Switching the harmony mode lets you feel the difference immediately: the same base hue can read as serene (analogous) or punchy (complementary) depending on which colors join it.
Building a palette you can actually use: the 60-30-10 rule
A great-looking row of swatches still needs a plan for how much of each color to use. The classic guideline from interior and graphic design is 60-30-10:
- 60% is your dominant color — usually a neutral or light background that the eye rests on.
- 30% is a secondary color that supports the dominant one and adds structure (cards, sections, headers).
- 10% is your accent — the loud, saturated color reserved for buttons, links and anything you want noticed.
Mapping a five-color palette onto this is straightforward: pick the lightest swatch as your 60%, a mid-tone as the 30%, and your most saturated swatch as the 10% accent. The remaining colors become supporting tints for borders, hovers and subtle fills. Keeping the accent rare is what makes it feel intentional — if everything is bright, nothing stands out.
A quick word on accessibility
Beautiful colors still have to be readable. Whenever colored text or a colored button sits on a background, check the contrast ratio: aim for at least 4.5:1 for normal body text and 3:1 for large text, per the WCAG guidelines. Light accents on light backgrounds, or two mid-tones together, are the usual failures.
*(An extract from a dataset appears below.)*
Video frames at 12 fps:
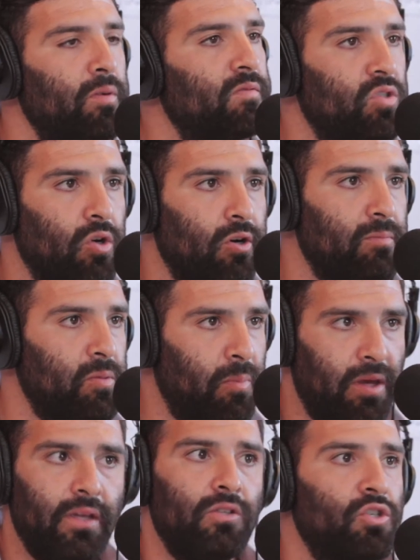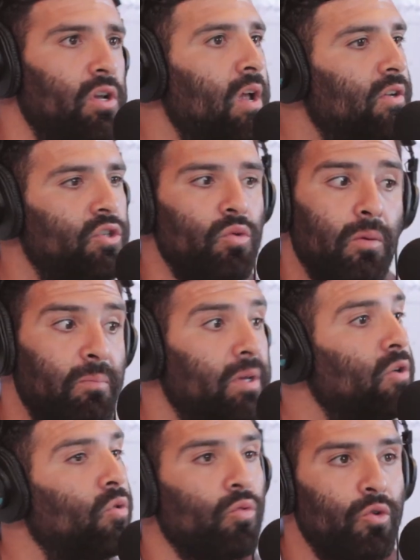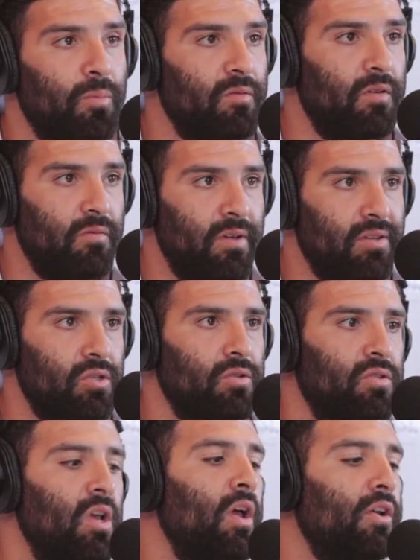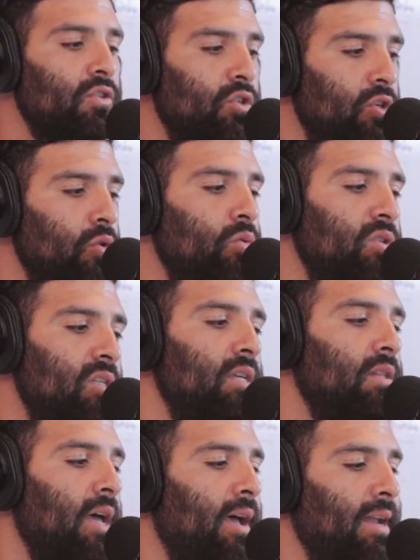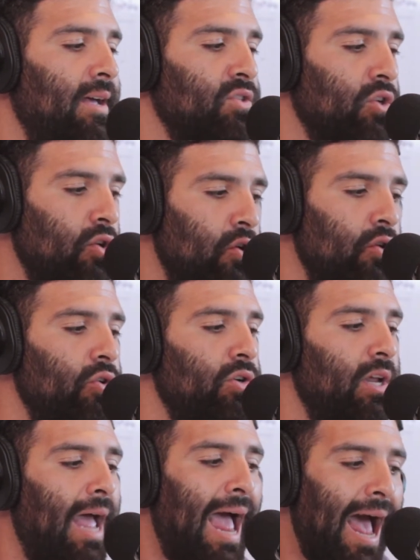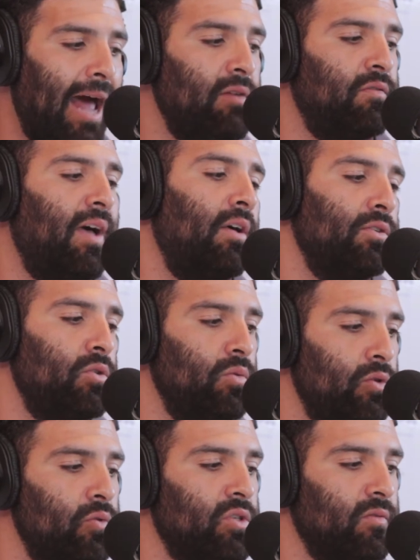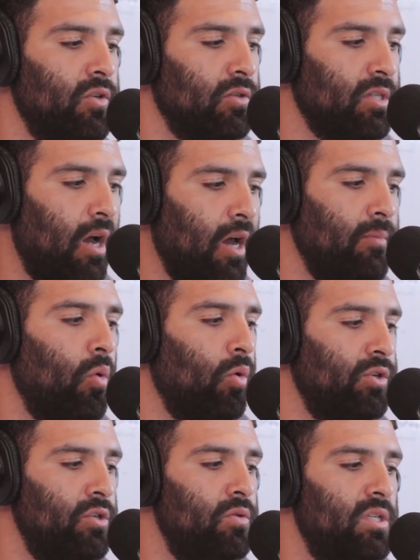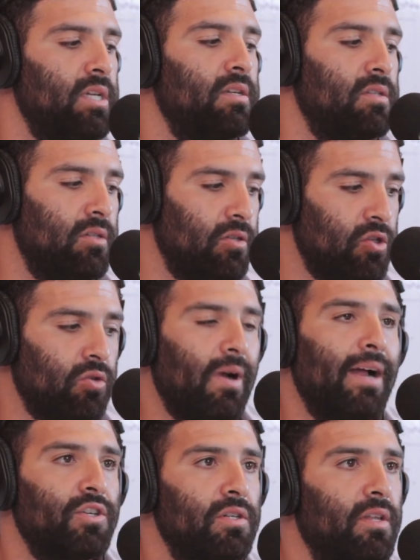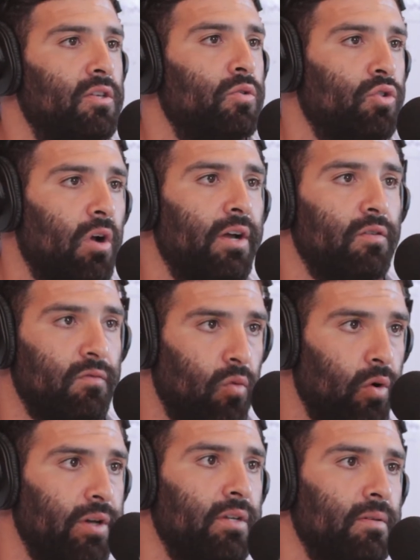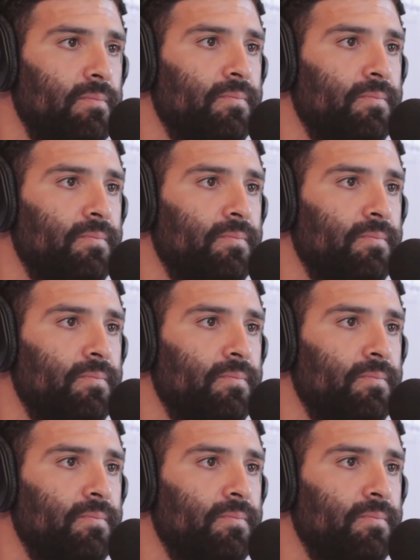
of startups pitch to a big group of investors, do you see that as a good add value use of your time, or do you see it as a distraction that you try and avoid?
Two habits keep palettes inclusive:
- Don't rely on color alone to carry meaning. Pair color with text, an icon or a pattern so colorblind users and people in bright sunlight aren't left guessing.
- Test the actual pairings you'll ship, not just the swatches in isolation. A color can look gorgeous in a palette and still fail as a text color.
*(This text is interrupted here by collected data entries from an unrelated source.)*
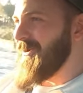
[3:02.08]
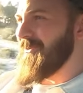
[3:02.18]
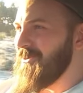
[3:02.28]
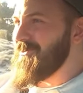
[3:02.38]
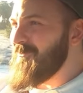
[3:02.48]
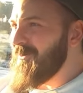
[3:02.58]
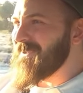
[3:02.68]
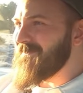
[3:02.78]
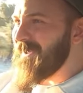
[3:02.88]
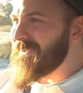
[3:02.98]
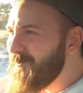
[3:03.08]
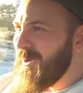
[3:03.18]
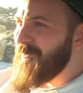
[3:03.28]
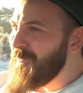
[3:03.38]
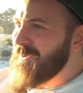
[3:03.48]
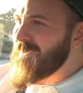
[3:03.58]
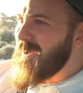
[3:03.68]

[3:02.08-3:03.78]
Oh, the noise of it as well.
Once you've settled on a scheme here, drop the foreground/background pairs into a contrast checker to confirm they pass before you build with them.
How the shareable link works
Most palette tools either keep your work trapped in an account or charge to export it. This one takes the opposite approach: your palette is encoded directly into the page URL — the five hex codes plus which swatches are locked. Three things follow from that:
- Sharing is just a link. No export, no file, no login. Paste the URL anywhere and the recipient sees the identical palette.
- It's private. Because the colors live in the link rather than on a server, nothing about your palette is stored or tracked.
- It's bookmarkable. Save a link and you've saved a palette. Reopen it whenever you want and pick up exactly where you left off.
That same mechanism is why each palette becomes its own page — a small, shareable artifact you control, with no strings attached.
Free, private and built for speed
There's no paywall here and no sign-up wall. Generate as many palettes as you like, lock and reroll until a scheme clicks, and export it in whatever format your project expects. To blend two of the swatches into a smooth background, hand them to our CSS Gradient Generator. The whole tool is client-side, so it's fast, works offline once loaded, and keeps your colors on your own machine. Press space, find something you love, and send the link.